U.S. SECURITIES AND EXCHANGE COMMISSION

WASHINGTON, D. C. 20549


FORM 8-K

CURRENT REPORT
Pursuant to Section 13 or 15(d) of
the Securities Exchange Act of 1934

Date of Report (date of earliest event reported): April 30, 2007

Photonic Products Group, Inc.

(Exact name of registrant as specified in its charter)

 

New Jersey

 

000-11668

 

22-2003247

(State or other
jurisdiction of
incorporation)

 

(Commission
File Number)

 

(IRS Employer
Identification
Number)

 

 

 

 

 

181 Legrand Avenue, Northvale, New Jersey

 

07647

(Address of principal executive offices)

 

(Zip Code)

 

Registrant’s telephone number, including area code:  (201) 767-1910

 

(Former name or former address, if changed since last report)

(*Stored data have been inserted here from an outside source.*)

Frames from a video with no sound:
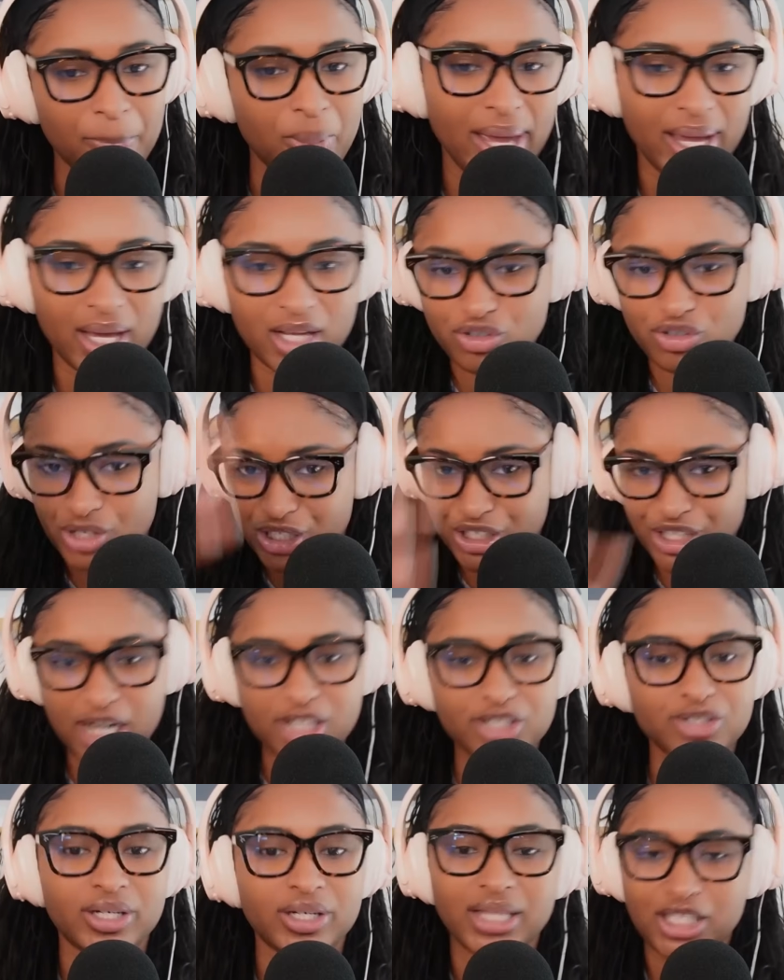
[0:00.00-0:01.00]
a
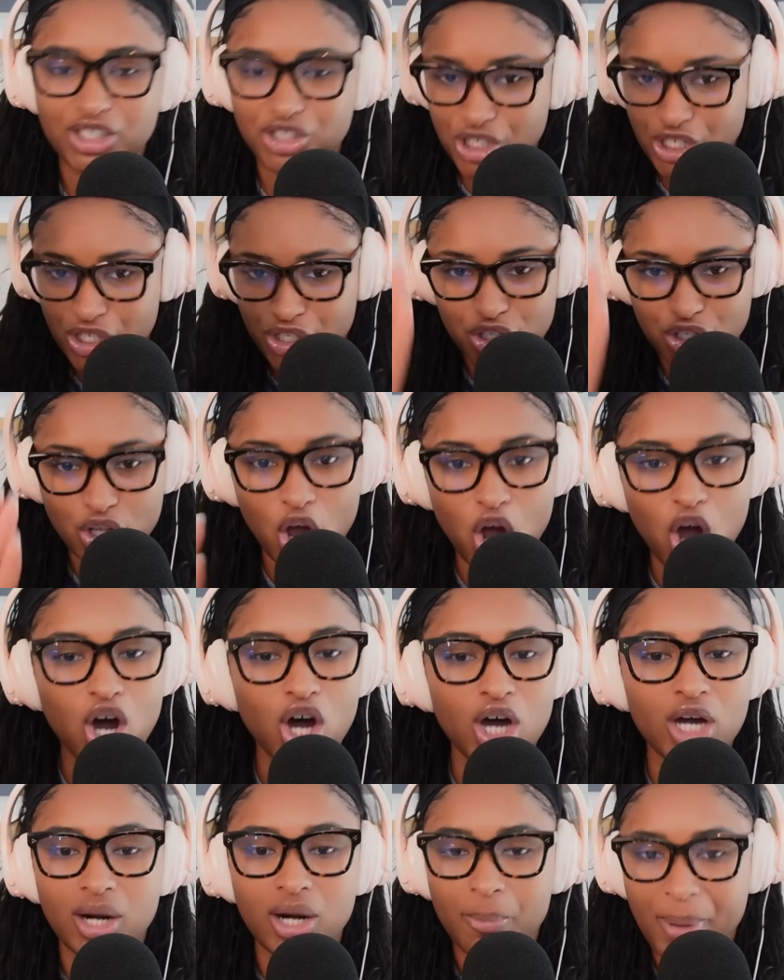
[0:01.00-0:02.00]
trajectory. Like she is just
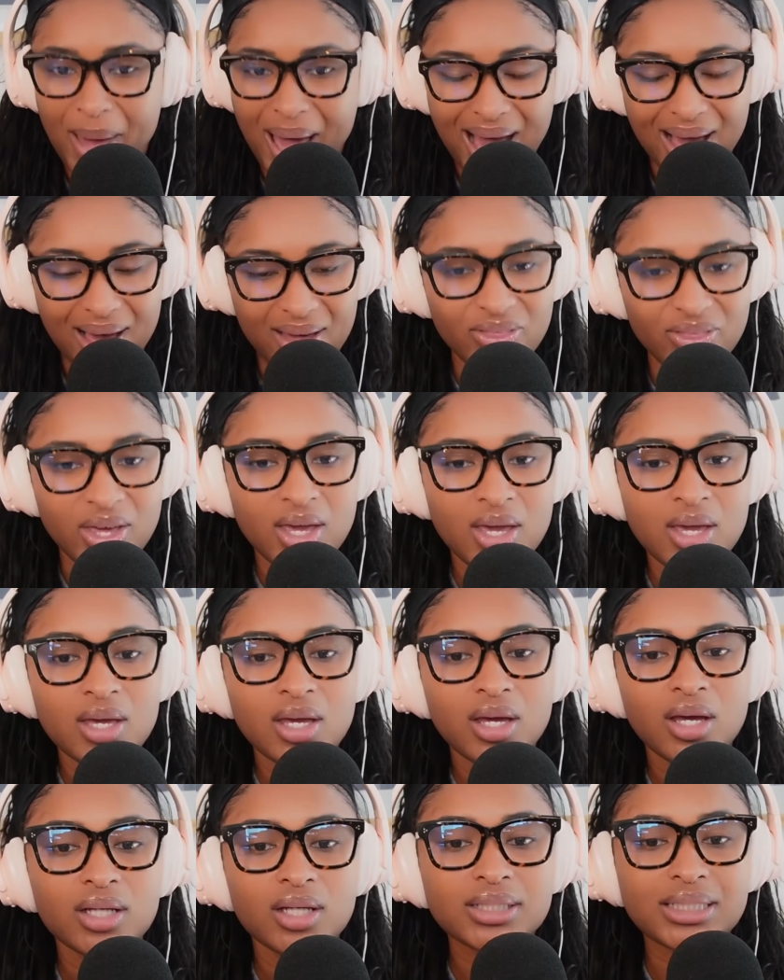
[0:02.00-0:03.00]
on a path
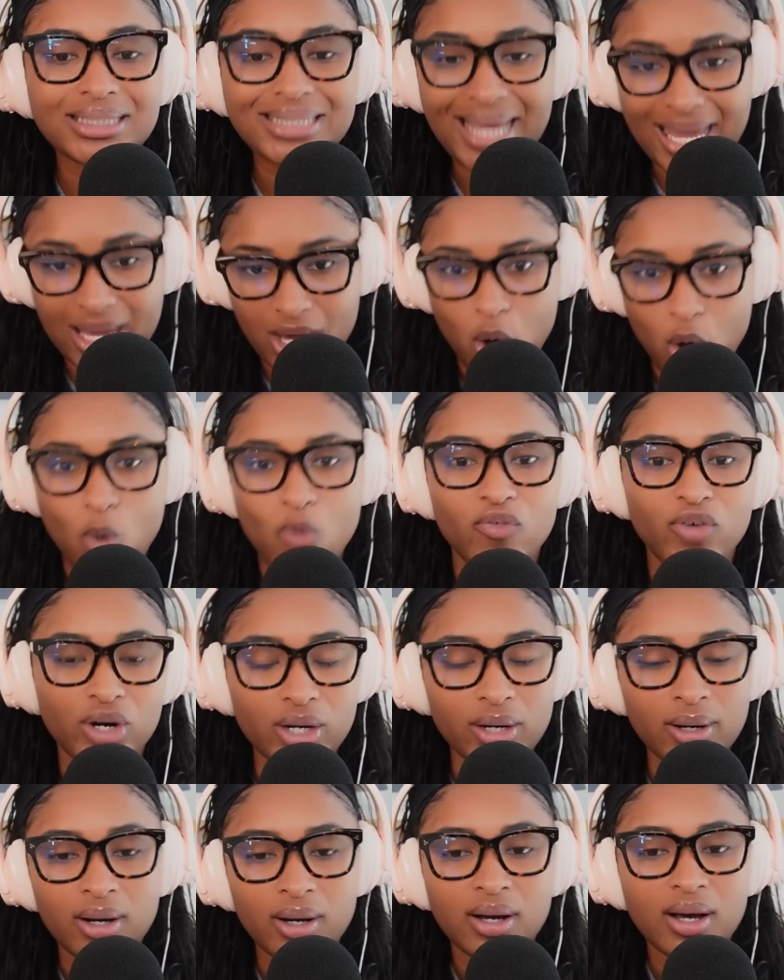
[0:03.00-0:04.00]
to take
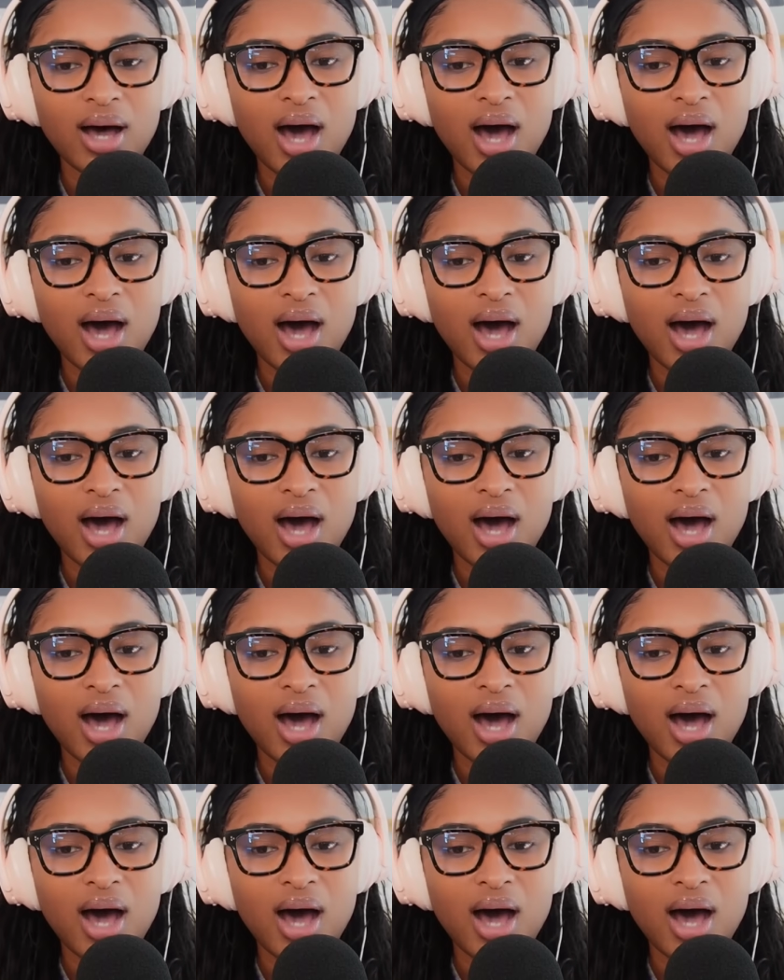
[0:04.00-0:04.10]
over.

Check the appropriate box below if the Form 8-K filing is intended to simultaneously satisfy the filing obligation of the registrant under any of the following provisions:

o            Written communications pursuant to Rule 425 under the Securities Act (17 CFR 230.425)

o            Soliciting material pursuant to Rule 14a-12 under the Exchange Act (17 CFR 240.14a-12)

o            Pre-commencement communications pursuant to Rule 14d-2(b) under the Exchange Act (17 CFR 240.14d-2(b))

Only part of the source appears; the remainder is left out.